Chapter 6. Advanced Query Writing

In this chapter, we will discuss some SQL features supported by PostgreSQL, that were not covered in the previous chapters. Some advanced techniques will also be described.

The same sample database as was used in the previous chapters is used in the code examples. It is recommended to recreate the sample database in order to get the same results as shown in the examples.

In this chapter, we are going to cover the following topics:

  • Common table expression
  • Window functions
  • Advanced SQL
  • Transaction isolation and Multiversion Concurrency Control

The code examples in this chapter are based on the car portal database described in the previous chapters. The scripts for creating the database and filling it with data (schema.sql and data.sql) can be found in the code bundle in the Chapter 6 folder.

All the code examples of this chapter can be found in the file examples.sql.

Common table expressions

Although SQL is a declarative language, it provides a way of implementing the logic of sequential execution of code or of reusing code. Common table expressions (CTE) is a feature that makes it possible to define a subquery, give it a name, and then use it at several places in the main query.

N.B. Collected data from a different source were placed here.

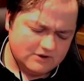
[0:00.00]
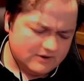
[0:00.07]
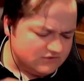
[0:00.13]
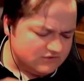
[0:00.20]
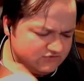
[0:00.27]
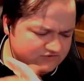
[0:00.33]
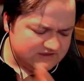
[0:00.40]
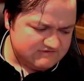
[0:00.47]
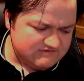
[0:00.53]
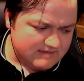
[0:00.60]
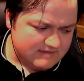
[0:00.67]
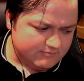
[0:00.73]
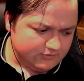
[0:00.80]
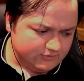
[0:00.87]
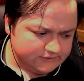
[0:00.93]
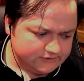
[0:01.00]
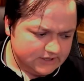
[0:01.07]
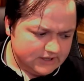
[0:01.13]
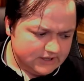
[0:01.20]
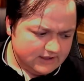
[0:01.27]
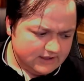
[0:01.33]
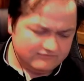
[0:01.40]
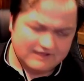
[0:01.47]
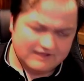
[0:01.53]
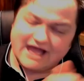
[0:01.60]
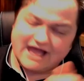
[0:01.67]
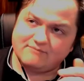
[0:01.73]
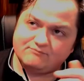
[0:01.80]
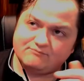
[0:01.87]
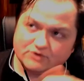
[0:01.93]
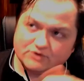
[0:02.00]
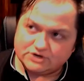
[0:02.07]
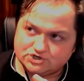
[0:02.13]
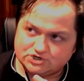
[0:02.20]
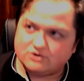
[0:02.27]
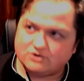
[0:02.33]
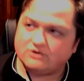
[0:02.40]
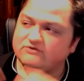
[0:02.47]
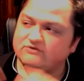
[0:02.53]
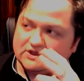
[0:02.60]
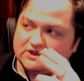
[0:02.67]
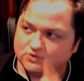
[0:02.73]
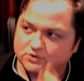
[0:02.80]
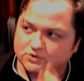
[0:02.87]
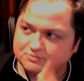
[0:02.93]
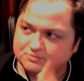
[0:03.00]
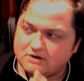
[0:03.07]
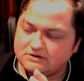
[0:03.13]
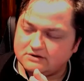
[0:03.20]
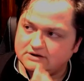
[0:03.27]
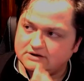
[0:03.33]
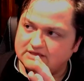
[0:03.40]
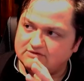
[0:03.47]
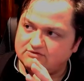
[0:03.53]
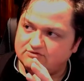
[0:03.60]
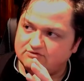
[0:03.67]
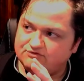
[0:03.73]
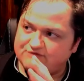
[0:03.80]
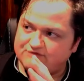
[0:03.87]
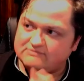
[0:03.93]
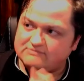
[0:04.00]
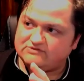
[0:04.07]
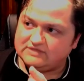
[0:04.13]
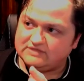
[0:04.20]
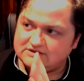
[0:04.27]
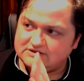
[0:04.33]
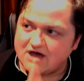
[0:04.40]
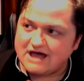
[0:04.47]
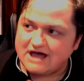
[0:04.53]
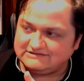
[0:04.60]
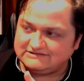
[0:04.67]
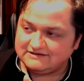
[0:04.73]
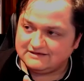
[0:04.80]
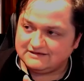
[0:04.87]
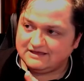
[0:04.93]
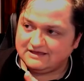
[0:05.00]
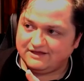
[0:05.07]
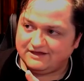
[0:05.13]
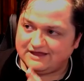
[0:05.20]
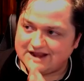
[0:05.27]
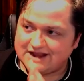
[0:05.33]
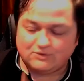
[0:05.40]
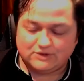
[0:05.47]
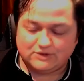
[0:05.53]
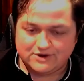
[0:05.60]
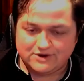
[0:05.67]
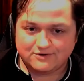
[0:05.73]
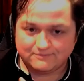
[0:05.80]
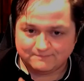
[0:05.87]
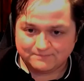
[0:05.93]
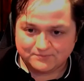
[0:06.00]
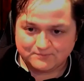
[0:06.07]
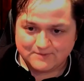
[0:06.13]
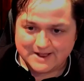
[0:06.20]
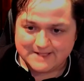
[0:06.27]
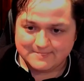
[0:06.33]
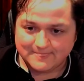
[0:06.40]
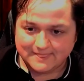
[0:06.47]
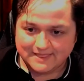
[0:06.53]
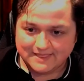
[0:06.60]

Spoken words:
I use the example of like I'm pretty sure because like George Martin is famously not an outliner, right?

The simplified syntax diagram for CTE is as follows:

WITH <subquery name> AS (
<subquery code>)
[, ...]
SELECT <Select list> FROM <subquery name>;

In the preceding syntax diagram, subquery code is a query that returns results of which will be used in the primary query as if it was a real table. The subquery in parenthesis, after the keyword AS, is a common table expression. It can also be called a substatement or an auxiliary statement. The query after the WITH block is the primary or main query. The whole statement itself is called the WITH query. It is possible to use not only the SELECT statements in CTE but also the INSERT, UPDATE, or DELETE statements.

It is possible to use several CTEs in one WITH query. Every CTE has its name defined before the keyword AS. The main query can reference a CTE by its name. A CTE can also refer to another CTE by name. A CTE can refer only to the CTEs that were written before the referencing one.

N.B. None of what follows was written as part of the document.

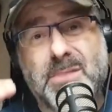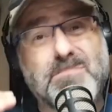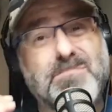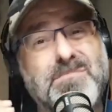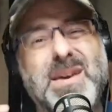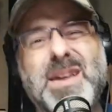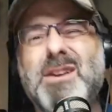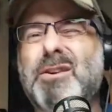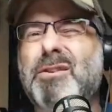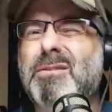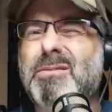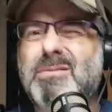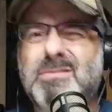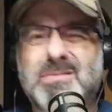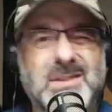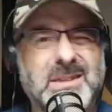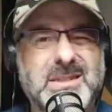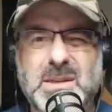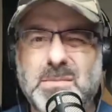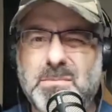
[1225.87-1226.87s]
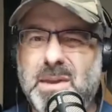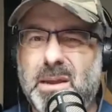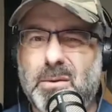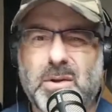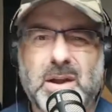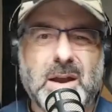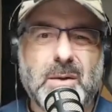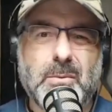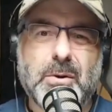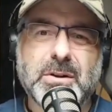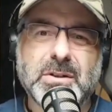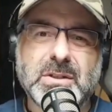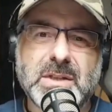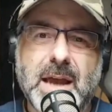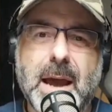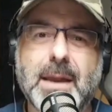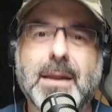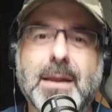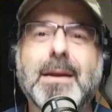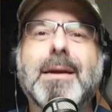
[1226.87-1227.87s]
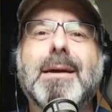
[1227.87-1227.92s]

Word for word: Midder, listen to me. What kind of word is that?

The references to CTEs in the primary query can be treated as table names. In fact, PostgreSQL executes the CTEs only once, stores the results, and reuses them instead of executing subqueries each time they occur in the main query. This makes them similar to tables.

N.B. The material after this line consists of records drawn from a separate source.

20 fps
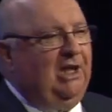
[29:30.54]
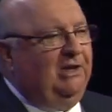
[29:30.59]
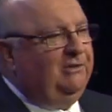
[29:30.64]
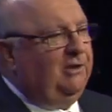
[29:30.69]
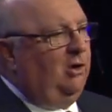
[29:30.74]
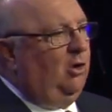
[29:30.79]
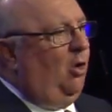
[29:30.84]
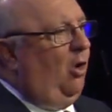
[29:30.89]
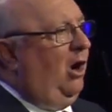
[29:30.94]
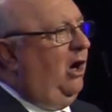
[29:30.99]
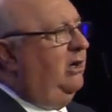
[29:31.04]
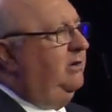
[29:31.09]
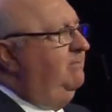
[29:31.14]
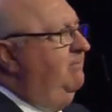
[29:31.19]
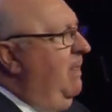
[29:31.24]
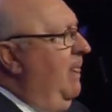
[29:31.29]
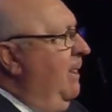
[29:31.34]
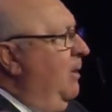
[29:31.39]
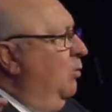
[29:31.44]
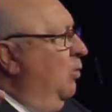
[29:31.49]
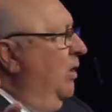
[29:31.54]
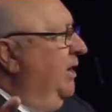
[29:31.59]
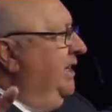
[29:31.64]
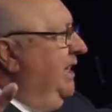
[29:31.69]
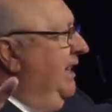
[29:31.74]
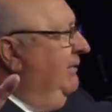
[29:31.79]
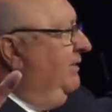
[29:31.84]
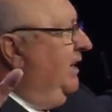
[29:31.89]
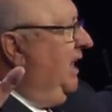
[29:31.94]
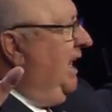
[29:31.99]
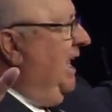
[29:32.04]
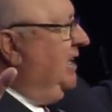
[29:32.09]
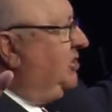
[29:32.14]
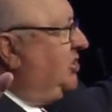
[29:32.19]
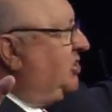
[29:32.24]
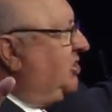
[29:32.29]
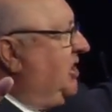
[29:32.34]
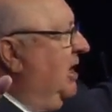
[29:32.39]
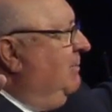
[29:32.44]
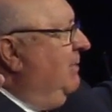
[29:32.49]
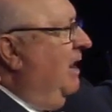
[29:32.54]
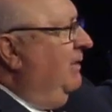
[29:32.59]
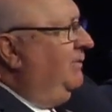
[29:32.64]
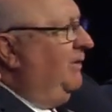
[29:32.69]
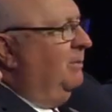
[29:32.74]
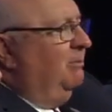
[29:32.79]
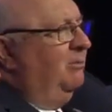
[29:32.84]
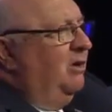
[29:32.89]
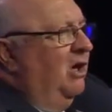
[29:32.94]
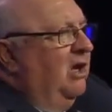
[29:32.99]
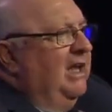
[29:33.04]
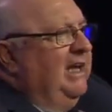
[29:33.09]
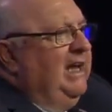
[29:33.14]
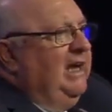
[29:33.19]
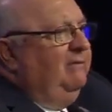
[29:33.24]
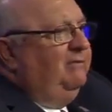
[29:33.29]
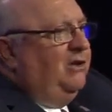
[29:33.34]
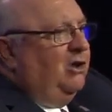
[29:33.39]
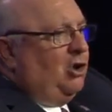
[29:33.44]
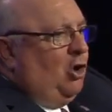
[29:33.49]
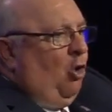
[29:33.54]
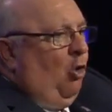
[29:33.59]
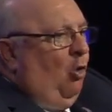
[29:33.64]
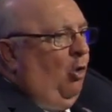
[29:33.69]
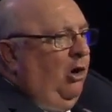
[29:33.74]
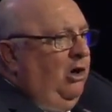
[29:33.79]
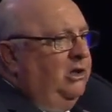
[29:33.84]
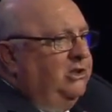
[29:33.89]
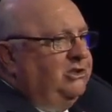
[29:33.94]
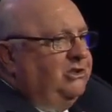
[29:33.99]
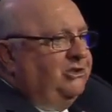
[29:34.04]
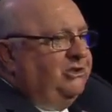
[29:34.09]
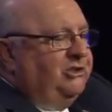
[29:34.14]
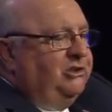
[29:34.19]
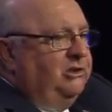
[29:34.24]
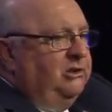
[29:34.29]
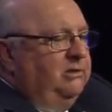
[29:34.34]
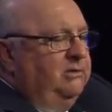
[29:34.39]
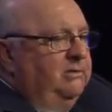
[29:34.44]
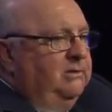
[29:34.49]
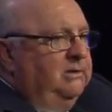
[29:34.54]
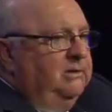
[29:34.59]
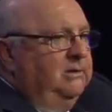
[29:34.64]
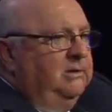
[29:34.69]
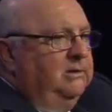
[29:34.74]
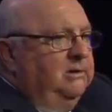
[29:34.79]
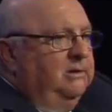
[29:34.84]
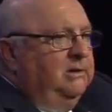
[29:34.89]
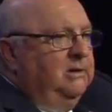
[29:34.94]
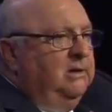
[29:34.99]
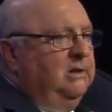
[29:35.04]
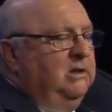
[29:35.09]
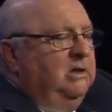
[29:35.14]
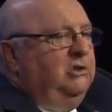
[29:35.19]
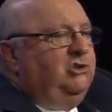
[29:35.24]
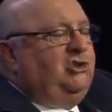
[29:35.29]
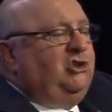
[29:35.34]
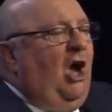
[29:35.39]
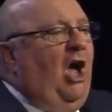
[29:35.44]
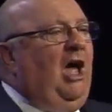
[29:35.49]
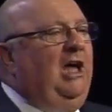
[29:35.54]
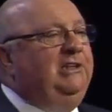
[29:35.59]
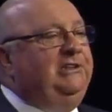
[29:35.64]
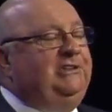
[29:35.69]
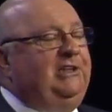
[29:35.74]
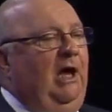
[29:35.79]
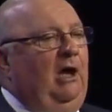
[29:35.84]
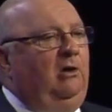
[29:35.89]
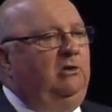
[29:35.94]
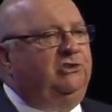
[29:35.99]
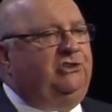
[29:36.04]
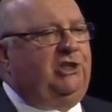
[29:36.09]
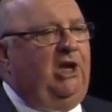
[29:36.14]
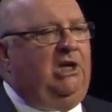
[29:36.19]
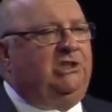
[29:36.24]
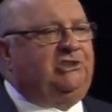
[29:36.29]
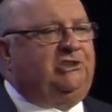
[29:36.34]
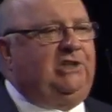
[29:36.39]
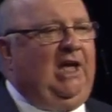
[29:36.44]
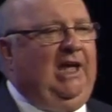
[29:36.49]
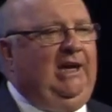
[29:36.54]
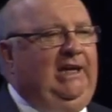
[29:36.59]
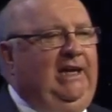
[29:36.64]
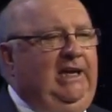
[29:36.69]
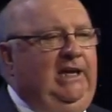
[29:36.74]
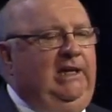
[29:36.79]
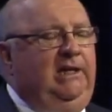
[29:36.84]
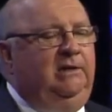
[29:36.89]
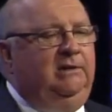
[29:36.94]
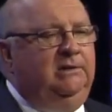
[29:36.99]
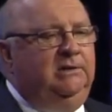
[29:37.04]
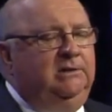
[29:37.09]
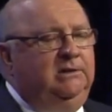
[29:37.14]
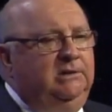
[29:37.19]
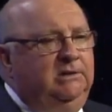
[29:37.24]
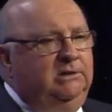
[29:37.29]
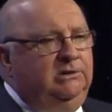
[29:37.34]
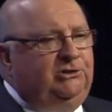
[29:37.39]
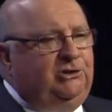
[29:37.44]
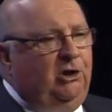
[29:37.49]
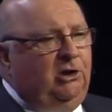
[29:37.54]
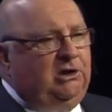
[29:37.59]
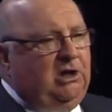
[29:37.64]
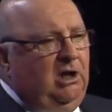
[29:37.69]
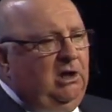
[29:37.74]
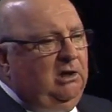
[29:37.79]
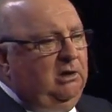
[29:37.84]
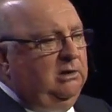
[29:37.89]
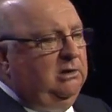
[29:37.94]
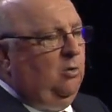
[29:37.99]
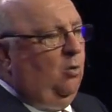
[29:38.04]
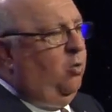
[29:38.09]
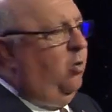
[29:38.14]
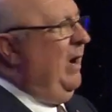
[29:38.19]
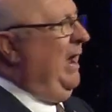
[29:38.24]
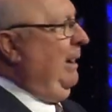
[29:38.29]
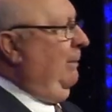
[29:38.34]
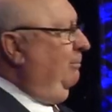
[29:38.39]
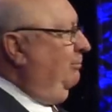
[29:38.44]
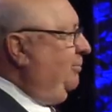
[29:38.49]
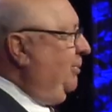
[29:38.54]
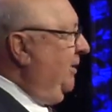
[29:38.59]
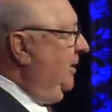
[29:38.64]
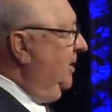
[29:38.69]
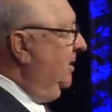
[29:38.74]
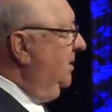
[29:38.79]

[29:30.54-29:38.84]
that the Lord wouldn't even let some of them leave the court John tells us that he took a whip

CTEs may help developers in organizing SQL code, as follows:

WITH pre_select AS
(
  SELECT car_id, number_of_owners, car_model_id
    FROM car_portal_app.car
    WHERE manufacture_year >= 2010
),
joined_data AS
(
  SELECT car_id, marke, model, number_of_owners
    FROM pre_select
      INNER JOIN car_portal_app.car_model
        ON  pre_select.car_model_id= car_model.car_model_id
),
minimal_owners AS
(
  SELECT min(number_of_owners) AS min_number_of_owners
    FROM pre_select
)
SELECT car_id, marke, model, number_of_owners
  FROM joined_data
    INNER JOIN minimal_owners
      ON joined_data.number_of_owners =
        minimal_owners.min_number_of_owners;
car_id |     marke     |   model    | number_of_owners
--------+---------------+------------+------------------
      2 | Opel          | Corsa      |                1
      3 | Citroen       | C3         |                1
     11 | Nissan        | GT-R       |                1
     36 | KIA           | Magentis   |                1
…
(25 rows)

In the preceding example, the logic part of the query is presented as a sequence of actions—filtering in pre_select and then joining in joined_data. The other part, that is, calculating the minimal number of owners, is executed in a dedicated subquery, minimal_owners. This makes the implementation of the query logic similar to that of an imperative programming language.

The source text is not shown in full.